_TASK:_ Write out the records word for word, with no pictures.

_DATASET:_
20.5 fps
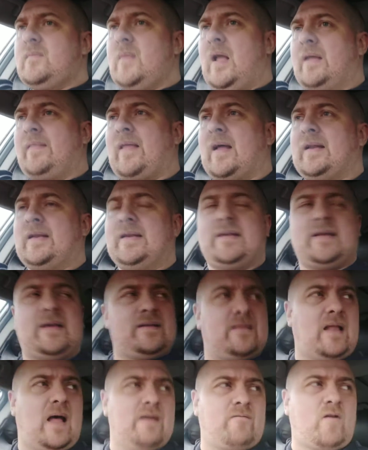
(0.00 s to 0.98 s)
And then he
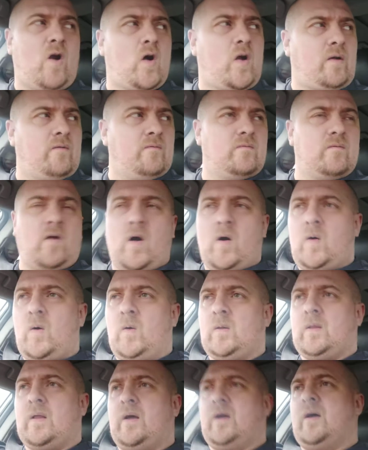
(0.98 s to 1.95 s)
did like Rock and
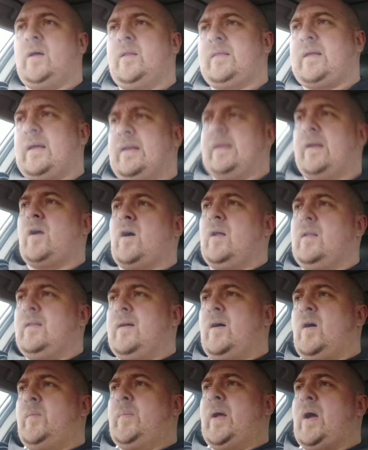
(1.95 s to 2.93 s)
Roller, then he got a
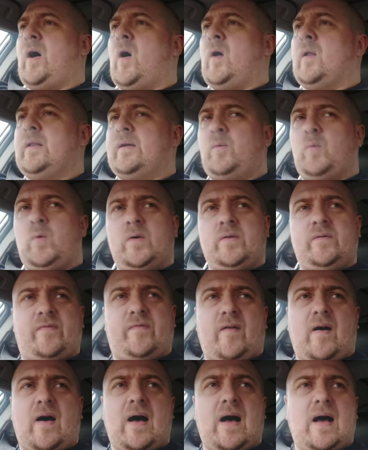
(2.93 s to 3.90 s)
little bit
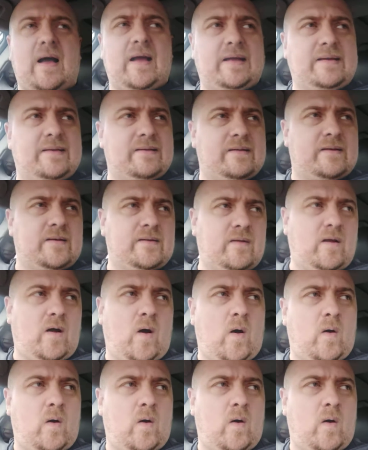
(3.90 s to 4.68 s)
Hollywood-fied, and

_RESULT OF THE TASK:_
20.5 fps
(0.00 s to 0.98 s)
And then he
(0.98 s to 1.95 s)
did like Rock and
(1.95 s to 2.93 s)
Roller, then he got a
(2.93 s to 3.90 s)
little bit
(3.90 s to 4.68 s)
Hollywood-fied, and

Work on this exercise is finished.